Do you want a Slurpee with that petition?
The Washington Post reports that changes to the Bankruptcy Code which go live on October 17 may result in a number of companies filing before then:
“I think we’ll see some major corporate bankruptcies between now and October as companies choose to avoid dealing with the new (bankruptcy) bill,” said Robert Keach, co-chairman of the Business Reorganization Committee at the American Bankruptcy Institute and chairman of the bankruptcy and restructuring practice group at law firm Bernstein Shur in Portland, Me.
“What you may find is that companies who were going to file (for bankruptcy) anyway will file earlier to avoid what they consider the more difficult provisions of the new bill,” he said.

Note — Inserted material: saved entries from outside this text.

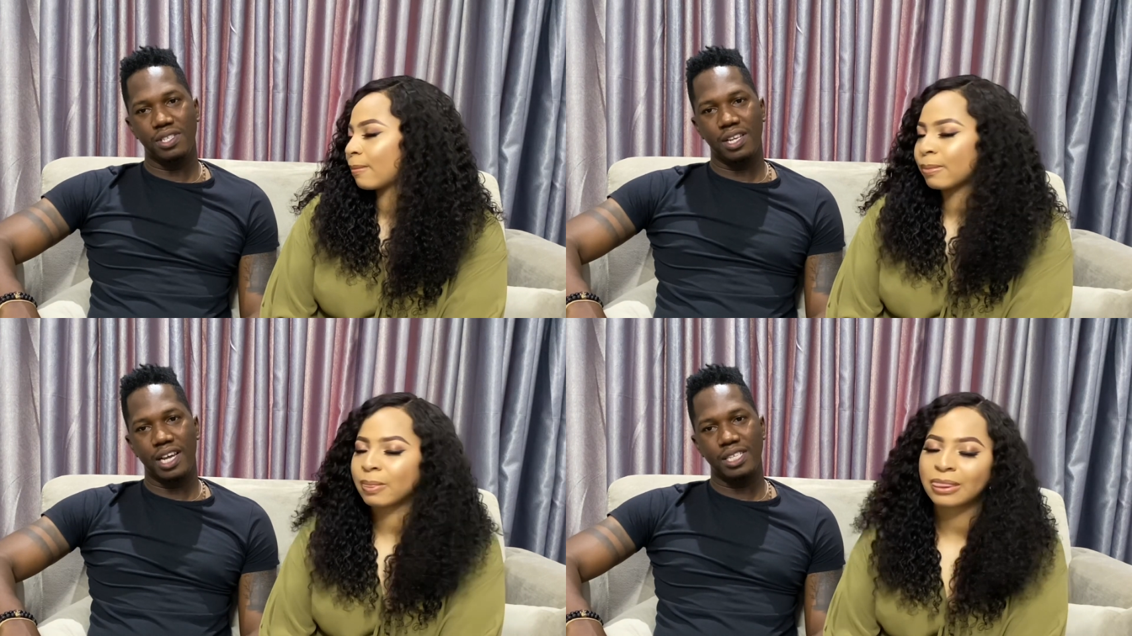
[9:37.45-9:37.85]

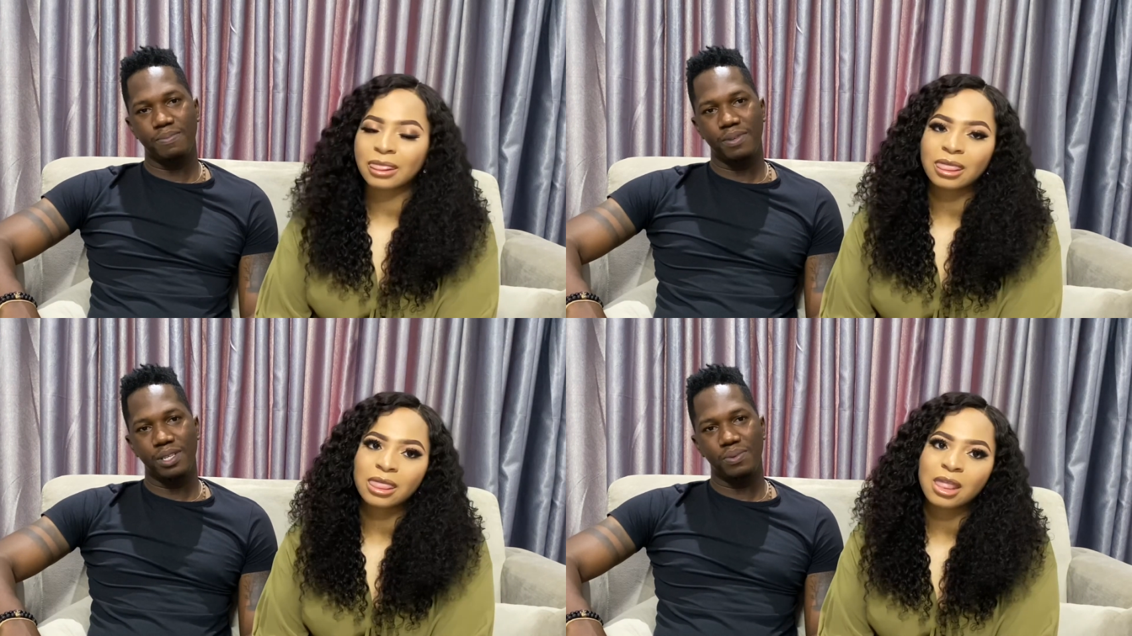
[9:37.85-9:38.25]
Speaker 1: The last
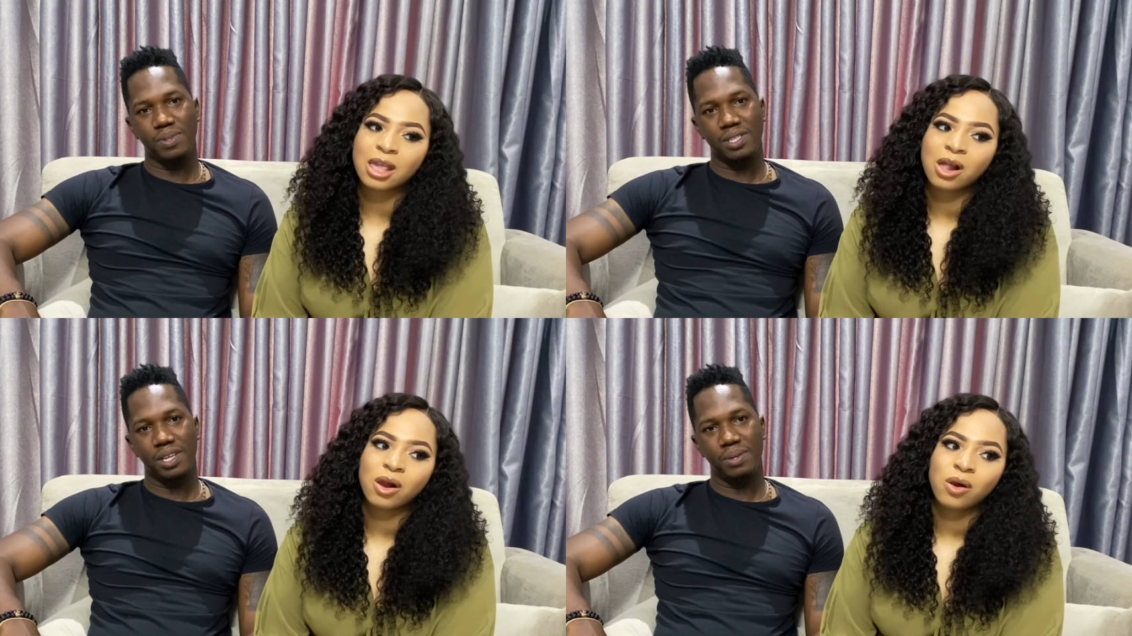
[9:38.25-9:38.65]
place we
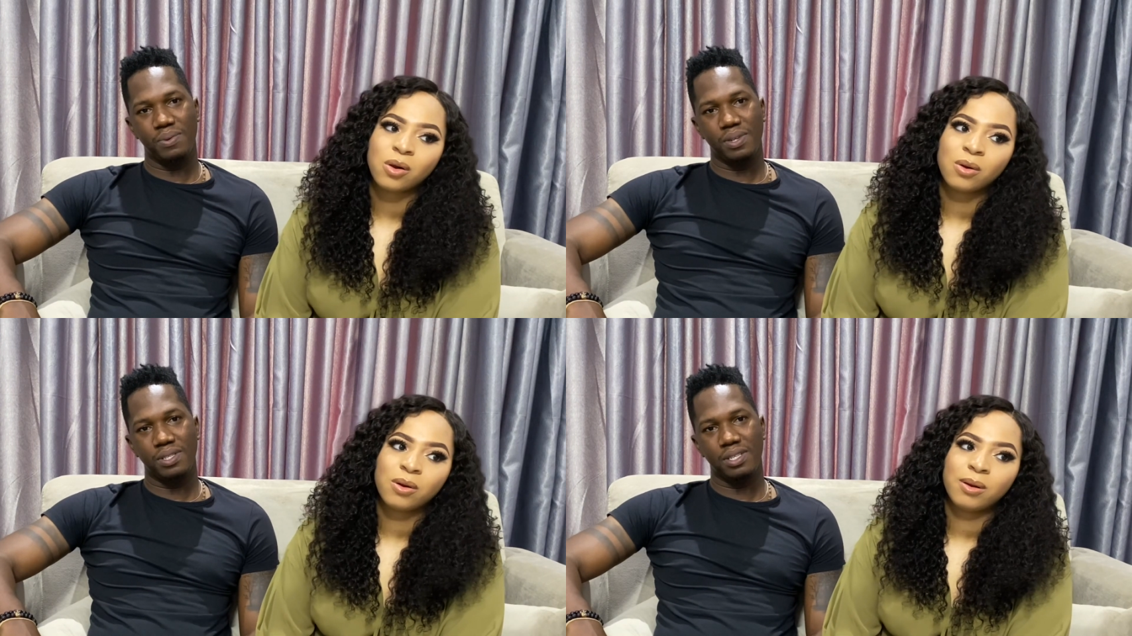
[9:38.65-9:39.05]
said
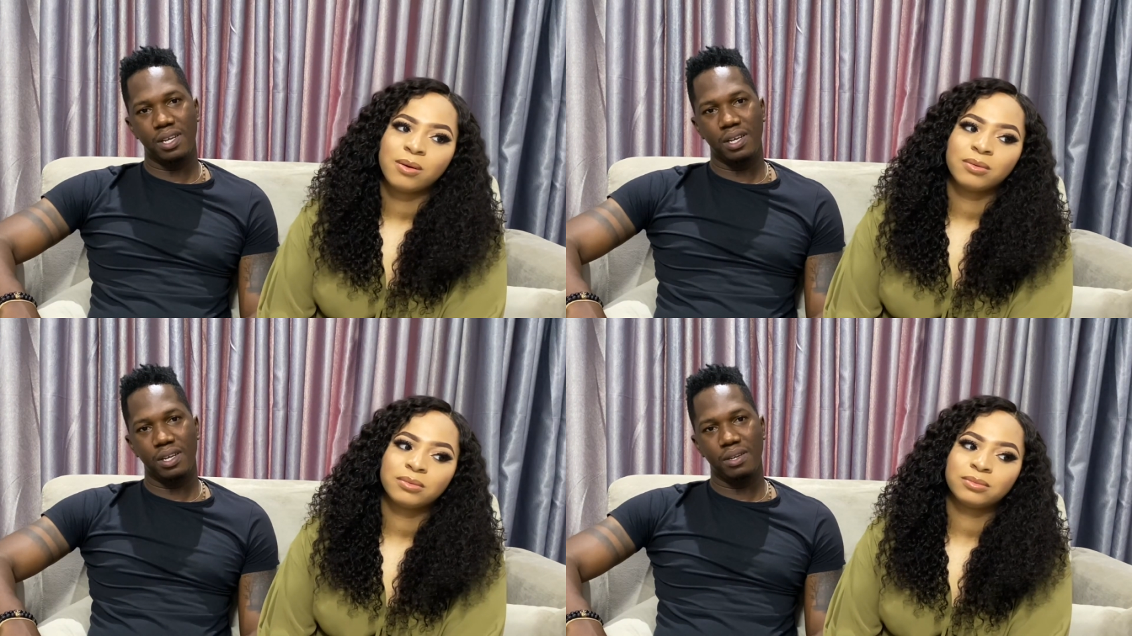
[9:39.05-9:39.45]
was
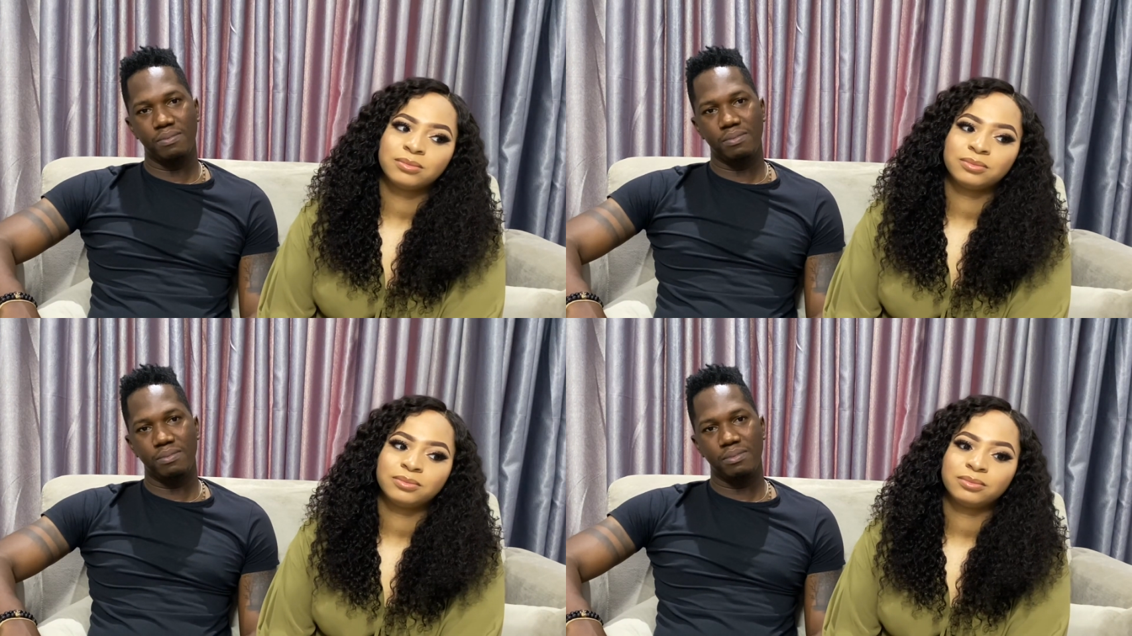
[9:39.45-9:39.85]

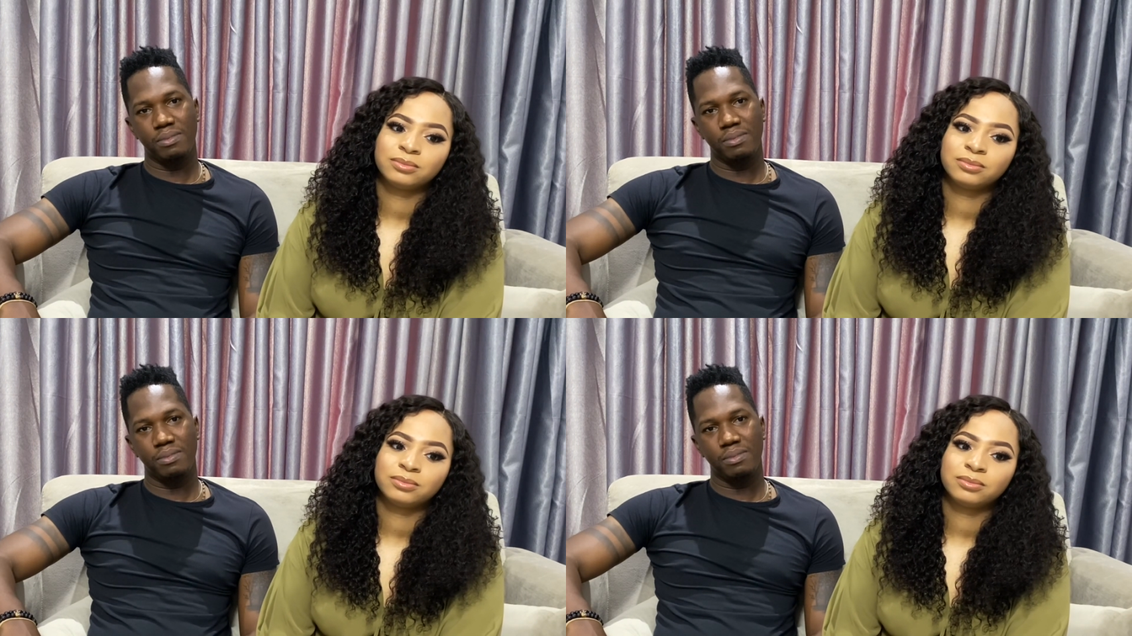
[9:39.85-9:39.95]
um,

Among other things, the new law limits potential extensions of time that a debtor can file an exclusive plan of reorganization; it will be limited to 18 months. A good summary of the changes is provided by the Orrick firm here. Limits on executive compensation and retention arrangements could also enter into the calculus.
One company that may fit this description is on our radar in the Midwest: Northwest Airlines. Minnesota Public Radio reports on this. Part of the NWA bankruptcy threat is playing out in negotiations with mechanics, who will likely strike as soon as this weekend.
Because of these changes, observers think some Chapter 11 reorganizations may end up as Chapter 7 liquidations. According to the Washington Post:
“Under the new code, it’s less likely that they can survive after Chapter 11” as opposed to undergoing a liquidation, said Edward Altman, director of the credit and debt markets program of the Salomon Center at New York University Stern School of Business, who expects to see a small spike in the number of bankruptcies from companies that are facing a financial crunch.
The fresh start may become the final act.